Insurable Risk Management.  I developed insurable risk models when I was consulting to PetroCanada and Nexen.  Insurable risk management includes the risk factors of property, business interruption and liability.  Potential losses are modeled with Monte Carlo simulation by breaking down into frequency and severity.  The frequency is modeled with the Poisson distribution for property and liability.  Severity is modeled with the lognormal distribution for property and business interruption, while severity is modeled for liability with the Pareto distribution.  The Pareto distribution has a much longer tail than the lognormal distribution thereby accounting for the potential for very large liability losses.  The lognormal distribution is the one-tailed version of the two-tailed normal distribution.  The Pareto distribution is the one-tailed version of the two-tailed Cauchy distribution.  Business interruption frequency losses are modeled with the Bernoulli distribution.  For example, for each property loss, there might be a sixty percent probability of the associated business interruption loss.  Simulation then brings all risk factors together into a single distribution.

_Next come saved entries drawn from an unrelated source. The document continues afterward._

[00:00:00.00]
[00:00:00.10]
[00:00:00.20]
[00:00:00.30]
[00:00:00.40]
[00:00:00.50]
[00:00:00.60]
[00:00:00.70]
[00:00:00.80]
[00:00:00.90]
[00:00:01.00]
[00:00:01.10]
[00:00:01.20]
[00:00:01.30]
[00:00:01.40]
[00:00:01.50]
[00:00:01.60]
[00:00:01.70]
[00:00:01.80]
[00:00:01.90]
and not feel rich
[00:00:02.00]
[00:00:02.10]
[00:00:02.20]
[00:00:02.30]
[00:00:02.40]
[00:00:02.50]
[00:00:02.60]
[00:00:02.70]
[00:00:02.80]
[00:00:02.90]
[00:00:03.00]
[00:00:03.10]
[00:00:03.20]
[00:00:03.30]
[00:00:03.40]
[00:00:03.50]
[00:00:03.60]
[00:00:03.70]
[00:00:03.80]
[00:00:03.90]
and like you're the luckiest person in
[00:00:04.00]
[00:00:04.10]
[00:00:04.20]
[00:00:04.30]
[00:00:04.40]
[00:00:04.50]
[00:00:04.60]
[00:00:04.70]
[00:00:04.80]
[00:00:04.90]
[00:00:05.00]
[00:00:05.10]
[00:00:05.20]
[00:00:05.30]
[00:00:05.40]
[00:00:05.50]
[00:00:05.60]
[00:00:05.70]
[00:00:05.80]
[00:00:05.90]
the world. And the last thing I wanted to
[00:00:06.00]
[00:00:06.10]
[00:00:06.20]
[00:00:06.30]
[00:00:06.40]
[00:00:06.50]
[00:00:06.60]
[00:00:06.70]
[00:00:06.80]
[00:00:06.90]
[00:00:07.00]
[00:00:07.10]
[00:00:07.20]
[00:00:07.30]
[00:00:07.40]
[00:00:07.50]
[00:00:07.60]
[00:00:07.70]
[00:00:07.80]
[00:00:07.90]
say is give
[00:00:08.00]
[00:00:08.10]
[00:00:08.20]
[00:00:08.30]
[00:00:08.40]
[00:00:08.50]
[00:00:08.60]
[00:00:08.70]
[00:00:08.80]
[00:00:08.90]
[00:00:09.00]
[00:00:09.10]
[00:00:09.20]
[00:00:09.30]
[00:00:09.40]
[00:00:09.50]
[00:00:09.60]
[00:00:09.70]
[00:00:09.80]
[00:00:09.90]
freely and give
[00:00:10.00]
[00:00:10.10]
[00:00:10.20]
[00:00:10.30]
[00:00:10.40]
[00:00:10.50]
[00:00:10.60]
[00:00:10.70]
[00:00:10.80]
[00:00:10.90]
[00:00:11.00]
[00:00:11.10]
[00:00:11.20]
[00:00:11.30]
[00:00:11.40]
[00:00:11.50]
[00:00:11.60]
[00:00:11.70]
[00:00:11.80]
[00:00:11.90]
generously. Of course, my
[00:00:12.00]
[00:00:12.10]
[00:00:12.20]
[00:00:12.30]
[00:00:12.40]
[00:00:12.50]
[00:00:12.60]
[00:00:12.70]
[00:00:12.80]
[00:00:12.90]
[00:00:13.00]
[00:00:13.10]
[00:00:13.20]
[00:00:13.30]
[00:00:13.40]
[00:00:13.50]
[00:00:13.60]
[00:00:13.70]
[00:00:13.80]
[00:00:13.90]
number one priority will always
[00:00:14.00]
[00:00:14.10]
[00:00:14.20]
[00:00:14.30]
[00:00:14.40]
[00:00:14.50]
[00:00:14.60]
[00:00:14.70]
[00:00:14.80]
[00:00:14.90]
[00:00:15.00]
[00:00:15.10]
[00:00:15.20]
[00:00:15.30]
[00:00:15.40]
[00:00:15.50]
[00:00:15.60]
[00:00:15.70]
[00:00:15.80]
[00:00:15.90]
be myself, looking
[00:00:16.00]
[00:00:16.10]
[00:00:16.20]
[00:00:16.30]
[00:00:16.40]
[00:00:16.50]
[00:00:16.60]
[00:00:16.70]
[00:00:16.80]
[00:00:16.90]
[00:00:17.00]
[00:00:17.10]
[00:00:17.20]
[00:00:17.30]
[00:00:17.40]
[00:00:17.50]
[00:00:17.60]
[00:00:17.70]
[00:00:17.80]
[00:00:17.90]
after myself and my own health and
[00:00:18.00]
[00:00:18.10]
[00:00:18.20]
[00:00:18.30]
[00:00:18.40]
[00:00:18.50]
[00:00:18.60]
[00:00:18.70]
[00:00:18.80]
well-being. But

Making Hard Decisions.  We have difficult decisions to make all the time.  The basic premise behind risk management is that with low risk one expects a low return.  While with high risk one expects a high return.  This is the essence of efficiency analysis.  We must strive to make decisions that optimize risk-reward efficiency.  It is important that executives have access to a straight-forward approach to decision-making without the need for a strong mathematical background.  By applying utility theory one is able to link gut-feel with risk-reward.  For example, one may be happy with a ten percent return, but not be ten times happier with a hundred percent return.  Utility theory takes this preference into account.  Another crucial component of decision-making is sensitivity analysis, which is the calculation of how valuation parameters are sensitive to change.  With the Bernoulli model there are two complementary paradigms.  This allows users to see the sensitivity between paradigms by making the parameters equal except for one.  Good decision-making also provides an audit trail of the decision-making process, which the Bernoulli model provides.

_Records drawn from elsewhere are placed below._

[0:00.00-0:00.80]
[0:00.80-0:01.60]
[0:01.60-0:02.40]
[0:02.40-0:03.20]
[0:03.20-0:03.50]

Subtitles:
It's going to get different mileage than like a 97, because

Christopher Bek.  FS Northrop said that if one makes a false or superficial beginning, no matter how rigorous the methods that follow, the initial error will never be corrected.  Just like Descartes founded modern Western philosophy by tearing down the medieval house of knowledge and building from the ground up, I also offer the same service of building from the ground up.  I am a philosopher and scientist who offers the realization of scientific management practices.  I am not well versed in the day to day workings of existing risk management practices which, I would argue, is a great strength of mine in that I have much less tendency to fall prey to common sense notions.  Einstein said that common sense is nothing more than the collection of prejudices acquired by the age of eighteen.  Based on my mathematical and actuarial science designations, I bring forth a new perspective on risk and reward.

Conclusion.  The four-moment Camus distribution could be described as the perfect actor.  Time-series modeling includes series such as oil prices that breakdown into signal, wave and noise.  The Bernoulli model is an advanced application that offers an independent perspective on forecasting, integration and optimization.  The addition of insurable risk aims to combine all risk factors together into a portfolio distribution.  While existing risk management practices could be described as tactical, I offer strategic risk management practices.